### Supplied records
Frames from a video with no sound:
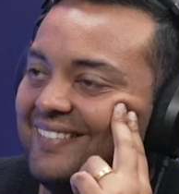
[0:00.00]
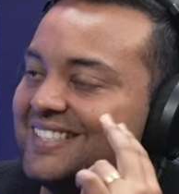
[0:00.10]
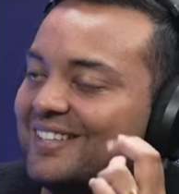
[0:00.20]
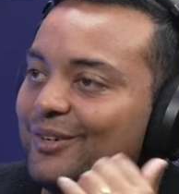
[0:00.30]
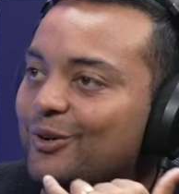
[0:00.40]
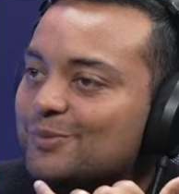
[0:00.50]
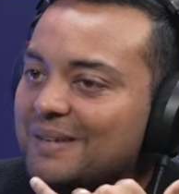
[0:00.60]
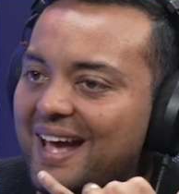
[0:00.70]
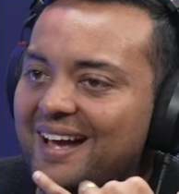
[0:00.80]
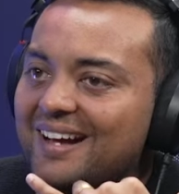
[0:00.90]
Like someone calls
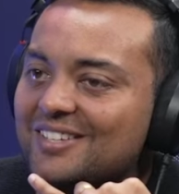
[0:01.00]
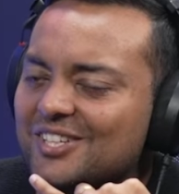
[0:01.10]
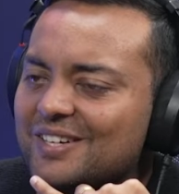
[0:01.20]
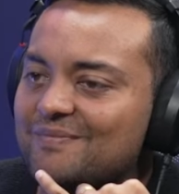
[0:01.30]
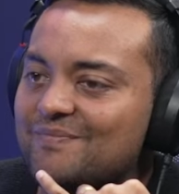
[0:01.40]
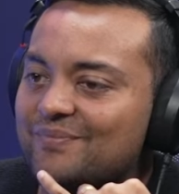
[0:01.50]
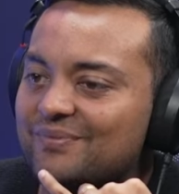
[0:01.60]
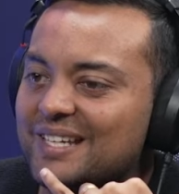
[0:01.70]
me, hey, Arj,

### To do
Each line of the data must be restated exactly, and the pictures must be left out.

### Response below
Frames from a video with no sound:
[0:00.00]
[0:00.10]
[0:00.20]
[0:00.30]
[0:00.40]
[0:00.50]
[0:00.60]
[0:00.70]
[0:00.80]
[0:00.90]
Like someone calls
[0:01.00]
[0:01.10]
[0:01.20]
[0:01.30]
[0:01.40]
[0:01.50]
[0:01.60]
[0:01.70]
me, hey, Arj,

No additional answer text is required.